» Problem to work on: Beginning with the line below that contains "[0:08.10-0:09.00]" and ending with the line that contains "Transcript: けで", retype every line exactly. Pictures are not copied.

» Input data:

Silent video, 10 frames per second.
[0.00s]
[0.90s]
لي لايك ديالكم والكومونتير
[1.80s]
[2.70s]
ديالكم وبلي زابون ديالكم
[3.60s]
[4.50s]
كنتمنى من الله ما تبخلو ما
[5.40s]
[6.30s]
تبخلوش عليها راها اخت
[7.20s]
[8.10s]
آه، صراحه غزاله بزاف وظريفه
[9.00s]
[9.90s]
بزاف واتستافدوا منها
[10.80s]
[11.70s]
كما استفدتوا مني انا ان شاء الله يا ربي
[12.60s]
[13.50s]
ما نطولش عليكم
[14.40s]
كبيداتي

* * *

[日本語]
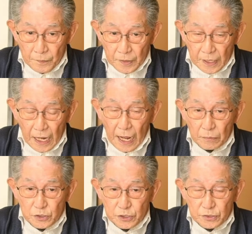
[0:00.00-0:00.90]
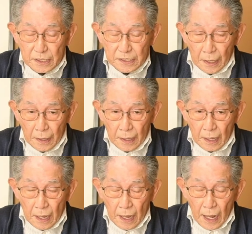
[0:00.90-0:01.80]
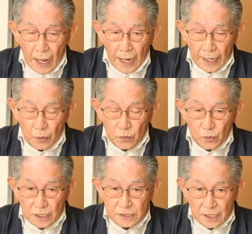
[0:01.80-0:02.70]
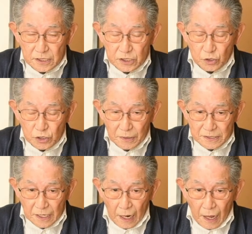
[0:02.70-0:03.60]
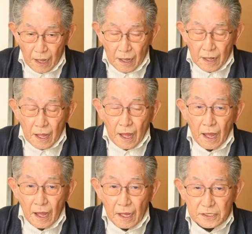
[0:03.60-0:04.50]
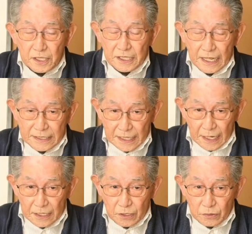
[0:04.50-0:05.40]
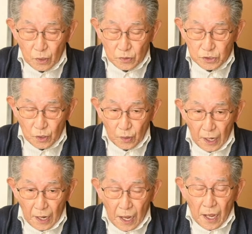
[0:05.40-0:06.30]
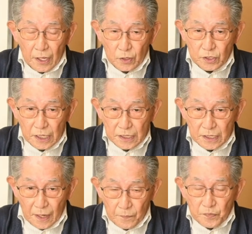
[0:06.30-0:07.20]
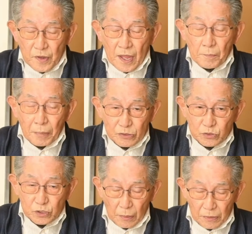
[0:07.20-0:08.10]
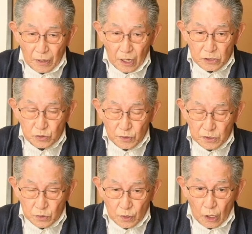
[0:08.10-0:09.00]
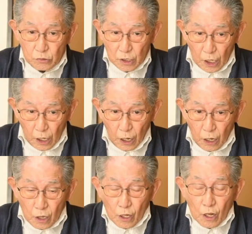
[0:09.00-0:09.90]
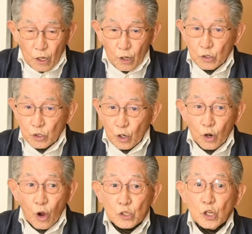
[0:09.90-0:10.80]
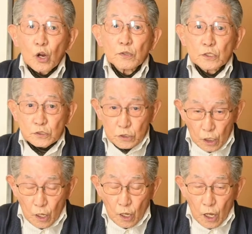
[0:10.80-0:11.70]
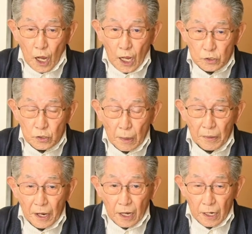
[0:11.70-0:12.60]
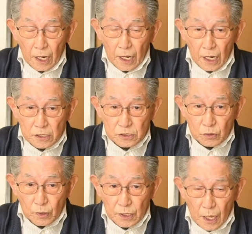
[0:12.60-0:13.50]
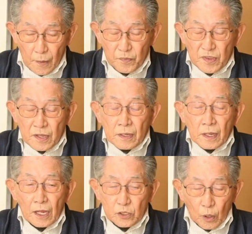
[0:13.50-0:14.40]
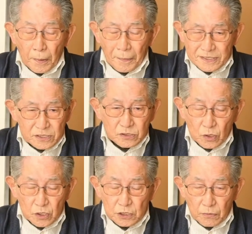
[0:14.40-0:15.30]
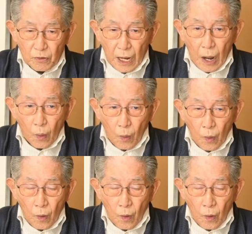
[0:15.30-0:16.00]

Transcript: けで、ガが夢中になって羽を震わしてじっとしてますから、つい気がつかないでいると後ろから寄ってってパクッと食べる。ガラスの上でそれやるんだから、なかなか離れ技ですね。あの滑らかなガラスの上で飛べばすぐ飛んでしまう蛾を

» Answer to this problem:
[0:08.10-0:09.00]
[0:09.00-0:09.90]
[0:09.90-0:10.80]
[0:10.80-0:11.70]
[0:11.70-0:12.60]
[0:12.60-0:13.50]
[0:13.50-0:14.40]
[0:14.40-0:15.30]
[0:15.30-0:16.00]

Transcript: けで、ガが夢中になって羽を震わしてじっとしてますから、つい気がつかないでいると後ろから寄ってってパクッと食べる。ガラスの上でそれやるんだから、なかなか離れ技ですね。あの滑らかなガラスの上で飛べばすぐ飛んでしまう蛾を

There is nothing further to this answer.